We Were Not Born Women
What, do you think, made you a "girl"? Was it a favorite baby, a dress you loved to twirl in, a baseball you stole from your brother's room, or some little treasure found or passed down? What sealed the deal for you? Bobby pins? Perfume? Lipstick?
My series of photographs We Were Not Born Women explores the objects and items that made us into women. This work springs directly from a 2007 series Object Portraiture, where I worked with my mother to collect and catalog all of the little objects that I had been sent away from my parents' home with; the little pieces of jewelry, the tchotchkes, the knick-knacks. We Were Not Born Women comes from that work by the collection of stories, the scanning and cataloging of objects, and the aesthetic. This time, instead of taking the stories from one woman, I've collected from friends and strangers and family, from a variety of online sources (email, my website, blogs, and social media) and from across the country. These objects are objects that I've never even seen, but that have had a direct impact on the storyteller. By not being about me, it's about us, as women, as products of a culture, as responses to input. It's a simple process for the storyteller - she tells me her story, including a good description of the object. I then find an object that matches and scan it, adding it to the visual catalog here of gendered objects.
This series implores the viewer to look at the construct of gender, because it is a construction. Even the participants who weren't girly girls, but were tomboys, still have a story of that moment, that instant when they discovered their feminine mystique and they felt right. It clicked. It's so odd to me that we had years of feeling wrong, because we didn't love what magazines and store windows told us we should.

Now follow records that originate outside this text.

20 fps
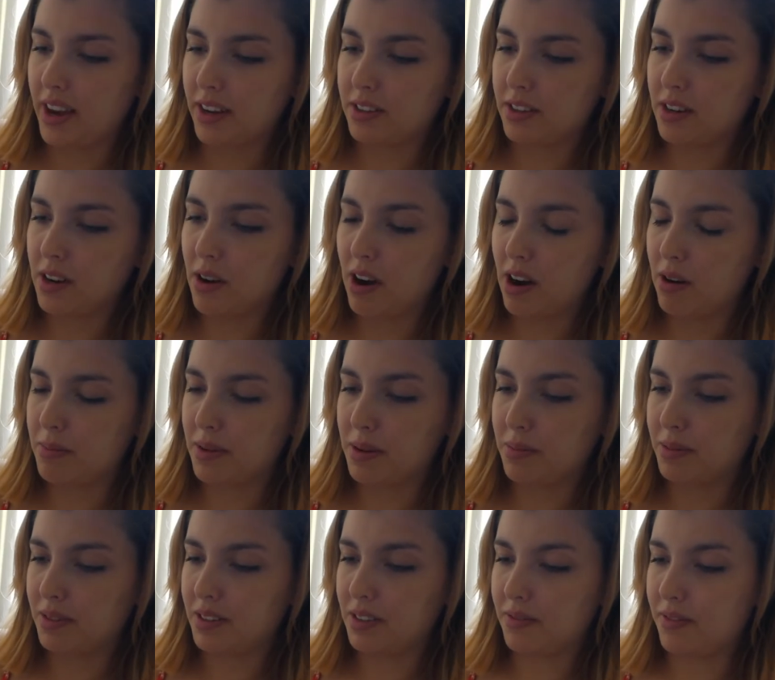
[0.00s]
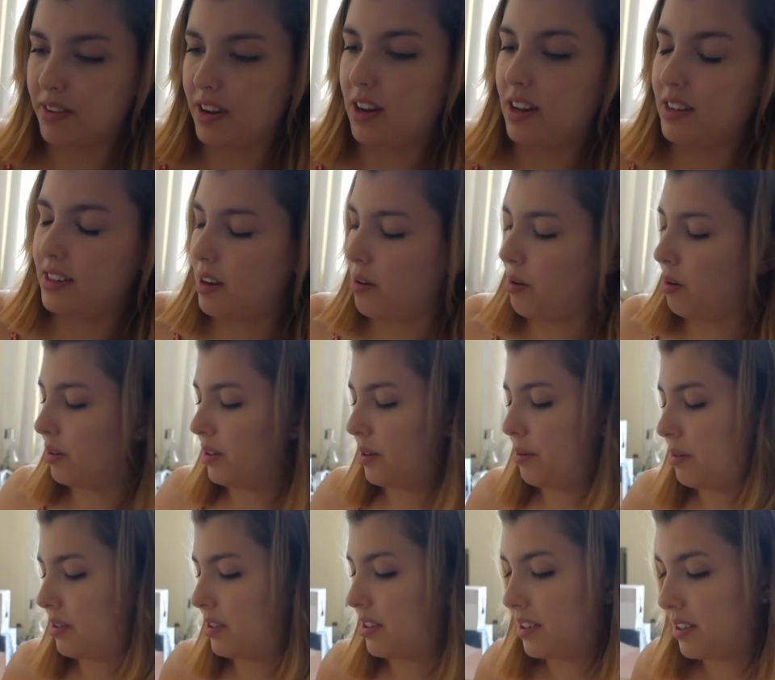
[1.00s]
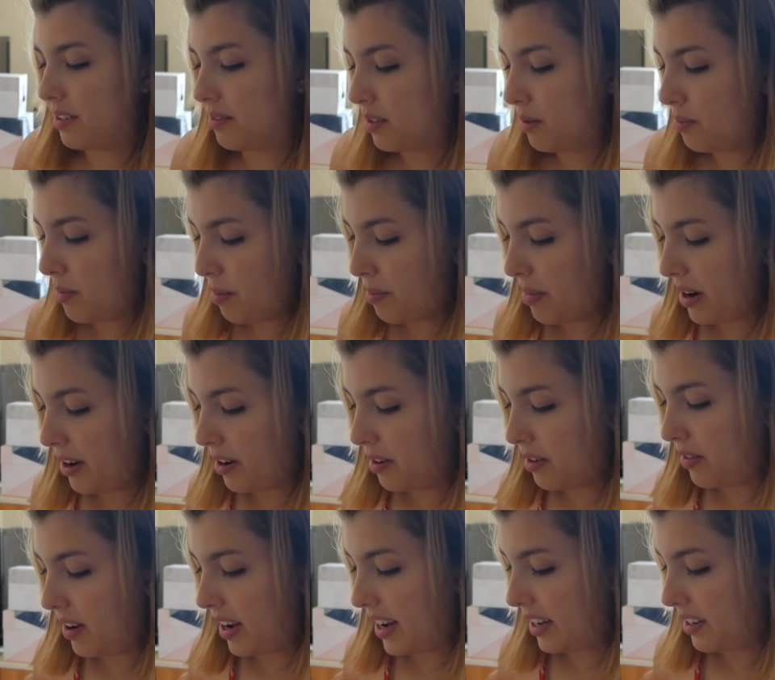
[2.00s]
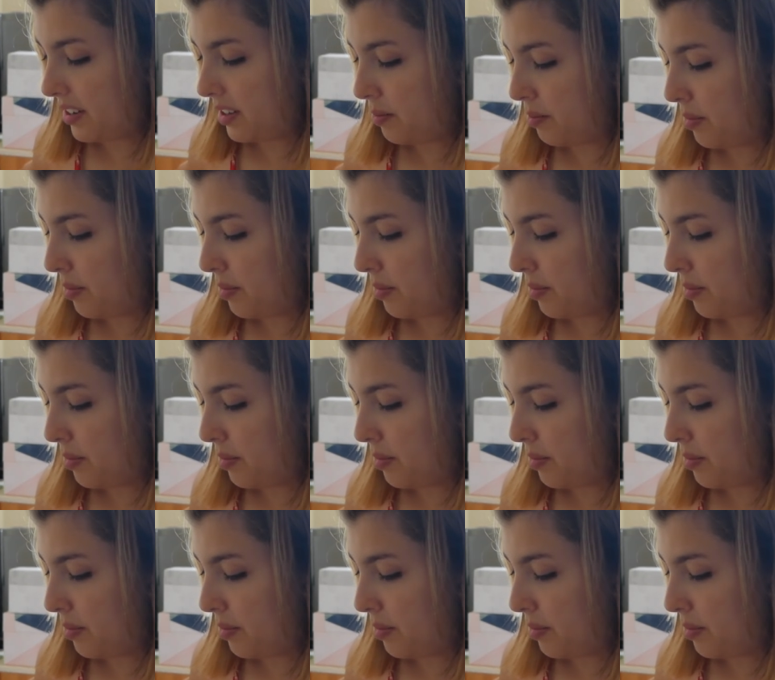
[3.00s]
I don't know how people didn't realize how old I was, because it was in my bio for ages,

Even more so is how much of it has to do with power, from a six-year old girl getting her grandfather to buy her an expensive cardigan to a thirty-one year old woman realizing that her eyelashes hold great sway and influence over the men in her life.
We Were Not Born Women opened at the Sheldon Swope Art Museum in Terre Haute, Indiana on Friday September 2, 2011 with special programming at 7pm "Beauvoir, Photography, and the Artifacts of Gender." View the exhibition in dialogue with Simone de Beauvoir’s feminist manifesto, The Second Sex with Keri Yousif, Associate Professor of French & Director Interdisciplinary Programs at Indiana State University.